I fail the pregnancy test.
Not in the sense that I get a positive result—again, I am in menopause and I also had, until very recently, an IUD, but in the sense that I cannot figure it out. Eventually, eight other smart women both at Planned Parenthood and on my oncology team at Anderson cannot figure out how to get the test results conveyed properly in MyChart. I have the awful thought that we sort of need a tech guy right now, and I do not say it aloud to anyone, but I am definitely thinking it. I am a bad patient, and a bad feminist.

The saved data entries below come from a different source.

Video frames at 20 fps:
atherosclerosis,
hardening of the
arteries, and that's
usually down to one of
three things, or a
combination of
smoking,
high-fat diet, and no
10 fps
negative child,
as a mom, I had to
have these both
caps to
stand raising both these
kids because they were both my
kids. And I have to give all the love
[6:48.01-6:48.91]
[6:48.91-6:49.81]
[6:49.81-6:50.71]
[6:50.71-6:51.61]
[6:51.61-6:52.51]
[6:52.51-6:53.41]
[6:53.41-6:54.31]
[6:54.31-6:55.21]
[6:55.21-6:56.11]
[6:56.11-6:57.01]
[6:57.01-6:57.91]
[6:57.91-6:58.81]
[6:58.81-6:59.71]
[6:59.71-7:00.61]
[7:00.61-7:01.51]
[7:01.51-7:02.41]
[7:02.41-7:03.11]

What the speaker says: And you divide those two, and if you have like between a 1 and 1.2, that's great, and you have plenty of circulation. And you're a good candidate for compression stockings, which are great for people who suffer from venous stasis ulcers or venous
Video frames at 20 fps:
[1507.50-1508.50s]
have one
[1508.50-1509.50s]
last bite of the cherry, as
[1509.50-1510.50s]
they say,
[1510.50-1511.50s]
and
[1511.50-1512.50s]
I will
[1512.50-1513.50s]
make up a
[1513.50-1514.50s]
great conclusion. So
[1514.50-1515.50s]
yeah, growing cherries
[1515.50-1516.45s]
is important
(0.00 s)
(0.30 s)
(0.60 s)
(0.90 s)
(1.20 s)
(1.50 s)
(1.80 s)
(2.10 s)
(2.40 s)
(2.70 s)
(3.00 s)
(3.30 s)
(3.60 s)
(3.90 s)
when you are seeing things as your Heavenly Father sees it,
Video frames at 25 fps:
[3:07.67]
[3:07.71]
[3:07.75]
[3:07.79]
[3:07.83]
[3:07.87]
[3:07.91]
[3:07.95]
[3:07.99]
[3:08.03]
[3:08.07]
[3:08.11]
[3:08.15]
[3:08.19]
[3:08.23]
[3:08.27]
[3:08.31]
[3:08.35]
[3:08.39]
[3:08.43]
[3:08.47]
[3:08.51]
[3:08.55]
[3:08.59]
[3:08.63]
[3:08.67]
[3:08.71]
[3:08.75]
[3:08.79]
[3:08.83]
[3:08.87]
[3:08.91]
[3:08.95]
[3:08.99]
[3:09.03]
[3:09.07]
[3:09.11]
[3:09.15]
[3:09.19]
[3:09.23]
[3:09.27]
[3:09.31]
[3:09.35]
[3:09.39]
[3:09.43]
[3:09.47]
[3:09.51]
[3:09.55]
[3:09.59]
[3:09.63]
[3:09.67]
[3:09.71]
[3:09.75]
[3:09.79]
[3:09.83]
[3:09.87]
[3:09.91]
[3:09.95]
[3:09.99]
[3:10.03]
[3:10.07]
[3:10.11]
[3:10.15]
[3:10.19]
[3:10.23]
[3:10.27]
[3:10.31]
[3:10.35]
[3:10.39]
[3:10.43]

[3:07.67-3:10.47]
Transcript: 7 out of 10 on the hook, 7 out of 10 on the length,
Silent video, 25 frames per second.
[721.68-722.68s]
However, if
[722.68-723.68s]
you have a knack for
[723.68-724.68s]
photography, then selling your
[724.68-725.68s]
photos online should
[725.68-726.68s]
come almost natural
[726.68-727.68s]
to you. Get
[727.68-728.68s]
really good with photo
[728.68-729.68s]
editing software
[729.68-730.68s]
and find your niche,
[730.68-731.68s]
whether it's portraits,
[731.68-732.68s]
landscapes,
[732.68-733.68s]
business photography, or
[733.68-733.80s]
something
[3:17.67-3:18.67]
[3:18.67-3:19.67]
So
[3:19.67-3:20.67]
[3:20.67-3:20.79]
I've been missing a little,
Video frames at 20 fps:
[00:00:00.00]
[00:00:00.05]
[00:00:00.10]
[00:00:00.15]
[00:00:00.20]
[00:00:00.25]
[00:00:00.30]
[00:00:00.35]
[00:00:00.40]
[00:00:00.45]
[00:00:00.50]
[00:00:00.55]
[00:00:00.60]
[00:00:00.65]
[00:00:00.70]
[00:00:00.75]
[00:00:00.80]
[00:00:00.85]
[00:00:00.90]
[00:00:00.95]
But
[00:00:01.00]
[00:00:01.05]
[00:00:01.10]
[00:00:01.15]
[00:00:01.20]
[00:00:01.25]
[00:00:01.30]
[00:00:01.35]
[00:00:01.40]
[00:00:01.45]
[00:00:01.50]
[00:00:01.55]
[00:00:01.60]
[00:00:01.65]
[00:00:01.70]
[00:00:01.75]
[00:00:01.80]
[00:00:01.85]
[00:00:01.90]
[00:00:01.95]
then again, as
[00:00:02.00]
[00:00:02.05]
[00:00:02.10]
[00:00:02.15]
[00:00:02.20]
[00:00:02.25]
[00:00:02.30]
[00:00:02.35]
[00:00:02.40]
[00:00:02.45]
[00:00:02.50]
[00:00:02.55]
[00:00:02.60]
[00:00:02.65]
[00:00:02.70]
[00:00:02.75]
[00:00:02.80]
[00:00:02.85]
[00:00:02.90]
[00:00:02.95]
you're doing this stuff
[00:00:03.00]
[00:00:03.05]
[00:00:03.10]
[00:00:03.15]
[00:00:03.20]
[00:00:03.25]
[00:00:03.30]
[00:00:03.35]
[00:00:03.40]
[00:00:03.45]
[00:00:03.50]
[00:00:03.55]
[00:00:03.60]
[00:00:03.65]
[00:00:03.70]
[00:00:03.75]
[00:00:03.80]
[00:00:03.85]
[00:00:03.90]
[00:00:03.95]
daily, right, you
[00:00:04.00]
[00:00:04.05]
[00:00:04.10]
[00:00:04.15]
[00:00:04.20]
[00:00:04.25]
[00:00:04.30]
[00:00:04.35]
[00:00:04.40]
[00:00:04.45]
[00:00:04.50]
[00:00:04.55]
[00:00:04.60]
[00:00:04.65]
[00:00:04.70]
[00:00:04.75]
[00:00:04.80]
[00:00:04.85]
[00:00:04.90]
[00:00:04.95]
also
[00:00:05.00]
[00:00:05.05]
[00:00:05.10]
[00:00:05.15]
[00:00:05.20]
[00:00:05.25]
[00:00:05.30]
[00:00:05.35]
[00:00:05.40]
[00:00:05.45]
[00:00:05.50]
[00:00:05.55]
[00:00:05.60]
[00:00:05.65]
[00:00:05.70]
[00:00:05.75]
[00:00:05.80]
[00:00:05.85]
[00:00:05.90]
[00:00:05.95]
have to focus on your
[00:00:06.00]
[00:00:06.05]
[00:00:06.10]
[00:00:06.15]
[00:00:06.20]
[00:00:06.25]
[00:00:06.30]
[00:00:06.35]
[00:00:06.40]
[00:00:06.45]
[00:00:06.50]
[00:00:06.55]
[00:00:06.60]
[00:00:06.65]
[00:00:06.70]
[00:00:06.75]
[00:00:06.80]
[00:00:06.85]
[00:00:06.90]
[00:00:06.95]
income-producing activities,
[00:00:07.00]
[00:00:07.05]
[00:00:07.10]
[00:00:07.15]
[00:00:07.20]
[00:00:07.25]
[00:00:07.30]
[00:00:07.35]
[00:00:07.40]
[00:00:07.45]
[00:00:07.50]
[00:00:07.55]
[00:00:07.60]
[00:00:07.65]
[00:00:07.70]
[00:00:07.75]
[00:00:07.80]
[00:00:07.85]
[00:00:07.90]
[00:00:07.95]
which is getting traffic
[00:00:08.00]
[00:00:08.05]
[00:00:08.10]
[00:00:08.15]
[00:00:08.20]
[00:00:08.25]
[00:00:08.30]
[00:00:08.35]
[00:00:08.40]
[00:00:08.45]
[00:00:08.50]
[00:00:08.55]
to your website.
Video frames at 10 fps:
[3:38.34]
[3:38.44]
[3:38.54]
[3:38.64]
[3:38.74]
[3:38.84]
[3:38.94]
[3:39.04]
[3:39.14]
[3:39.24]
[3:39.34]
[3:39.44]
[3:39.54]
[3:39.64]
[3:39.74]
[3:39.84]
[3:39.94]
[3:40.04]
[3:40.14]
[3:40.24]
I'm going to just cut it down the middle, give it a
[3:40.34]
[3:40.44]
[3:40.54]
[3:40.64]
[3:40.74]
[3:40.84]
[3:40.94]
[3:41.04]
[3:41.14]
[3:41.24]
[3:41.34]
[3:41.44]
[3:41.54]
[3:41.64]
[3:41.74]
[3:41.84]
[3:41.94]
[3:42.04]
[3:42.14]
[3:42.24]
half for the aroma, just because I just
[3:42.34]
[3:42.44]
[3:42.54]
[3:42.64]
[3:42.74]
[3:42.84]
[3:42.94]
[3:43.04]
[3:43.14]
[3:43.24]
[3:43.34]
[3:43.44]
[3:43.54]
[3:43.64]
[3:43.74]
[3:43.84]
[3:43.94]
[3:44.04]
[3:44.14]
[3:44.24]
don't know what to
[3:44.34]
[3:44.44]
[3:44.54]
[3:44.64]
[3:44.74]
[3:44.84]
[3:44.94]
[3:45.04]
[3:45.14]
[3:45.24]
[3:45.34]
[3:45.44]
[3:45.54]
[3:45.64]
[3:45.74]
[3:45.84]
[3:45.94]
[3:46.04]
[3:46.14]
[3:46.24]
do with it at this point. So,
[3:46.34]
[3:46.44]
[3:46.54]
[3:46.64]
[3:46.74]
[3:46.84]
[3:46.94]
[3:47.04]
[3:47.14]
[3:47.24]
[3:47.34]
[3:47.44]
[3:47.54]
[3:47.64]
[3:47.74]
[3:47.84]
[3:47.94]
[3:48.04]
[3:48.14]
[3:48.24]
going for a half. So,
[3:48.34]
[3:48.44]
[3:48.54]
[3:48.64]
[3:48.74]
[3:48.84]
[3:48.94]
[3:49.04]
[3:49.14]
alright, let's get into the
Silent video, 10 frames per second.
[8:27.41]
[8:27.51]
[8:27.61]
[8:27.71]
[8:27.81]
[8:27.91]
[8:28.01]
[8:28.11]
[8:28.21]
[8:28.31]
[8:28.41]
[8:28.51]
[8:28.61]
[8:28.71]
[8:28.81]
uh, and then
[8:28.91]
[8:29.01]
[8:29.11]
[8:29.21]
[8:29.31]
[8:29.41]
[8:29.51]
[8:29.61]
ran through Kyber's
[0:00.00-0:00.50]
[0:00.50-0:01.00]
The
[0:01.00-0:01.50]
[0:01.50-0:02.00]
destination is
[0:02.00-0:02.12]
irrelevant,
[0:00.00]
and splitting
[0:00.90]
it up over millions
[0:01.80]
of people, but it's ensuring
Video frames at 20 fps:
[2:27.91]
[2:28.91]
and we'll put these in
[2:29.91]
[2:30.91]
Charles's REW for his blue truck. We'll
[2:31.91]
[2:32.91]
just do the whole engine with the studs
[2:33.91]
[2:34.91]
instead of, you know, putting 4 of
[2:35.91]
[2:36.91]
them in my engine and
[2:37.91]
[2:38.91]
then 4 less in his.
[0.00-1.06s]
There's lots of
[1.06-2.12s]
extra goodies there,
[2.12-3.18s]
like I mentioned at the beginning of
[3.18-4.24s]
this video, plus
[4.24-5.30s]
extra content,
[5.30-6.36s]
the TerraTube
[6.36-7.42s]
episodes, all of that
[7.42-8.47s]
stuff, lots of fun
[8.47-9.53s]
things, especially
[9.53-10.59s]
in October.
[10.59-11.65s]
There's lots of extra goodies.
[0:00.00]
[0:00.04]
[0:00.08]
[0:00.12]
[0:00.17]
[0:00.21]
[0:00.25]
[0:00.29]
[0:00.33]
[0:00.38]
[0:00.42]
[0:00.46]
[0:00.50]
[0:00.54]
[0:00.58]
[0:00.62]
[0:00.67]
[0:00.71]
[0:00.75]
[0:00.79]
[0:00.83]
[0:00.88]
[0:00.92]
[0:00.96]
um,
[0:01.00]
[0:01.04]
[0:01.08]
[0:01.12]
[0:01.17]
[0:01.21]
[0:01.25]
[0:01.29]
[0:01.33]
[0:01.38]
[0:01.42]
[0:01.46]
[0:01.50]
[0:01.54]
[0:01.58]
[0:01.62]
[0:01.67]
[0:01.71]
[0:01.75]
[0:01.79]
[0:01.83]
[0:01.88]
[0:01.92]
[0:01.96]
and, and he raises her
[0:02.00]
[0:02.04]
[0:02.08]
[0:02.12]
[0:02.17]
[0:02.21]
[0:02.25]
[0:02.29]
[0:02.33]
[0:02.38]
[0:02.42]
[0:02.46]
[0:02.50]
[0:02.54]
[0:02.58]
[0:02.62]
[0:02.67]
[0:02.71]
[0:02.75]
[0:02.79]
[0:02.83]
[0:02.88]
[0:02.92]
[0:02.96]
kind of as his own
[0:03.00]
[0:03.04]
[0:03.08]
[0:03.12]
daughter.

At the radiation planning session, where they map out where they are going to zap you, they allowed me to sign a waiver rather than producing an actual test for the time being, but I can tell this is not their first choice. I am being a bad patient. But the appointment goes on, and I am in a robe, and while I’m laying on my back in the robe on the machine with my right arm above my head grabbing a hand hold to keep me steady, looking at the strange, backlit composite photograph of fall trees on the ceiling, the tech comes over and cheery as anything says, “Okay, I’m going to give you three little tattoos so we can line you up more easily!” and I frown, and I say, “Tattoos?” and she says, “Yeah, they’re super tiny and they help us line you up,” and I frown and I say, “Do I have to?” and by now she’s frowning and she says, “It’s as small as a freckle and we need them to line you up, don’t worry, they’re tiny and it will fade,” and now I am feeling like I’m stressing her out by not complying and I am already the bad patient, and already a bad feminist, and so I say, “Okay?” as a question, because I don’t know what else to say. I don’t want a tattoo. It’s her job to give me a tattoo. I am keeping her from doing her job. I am being a bad patient again.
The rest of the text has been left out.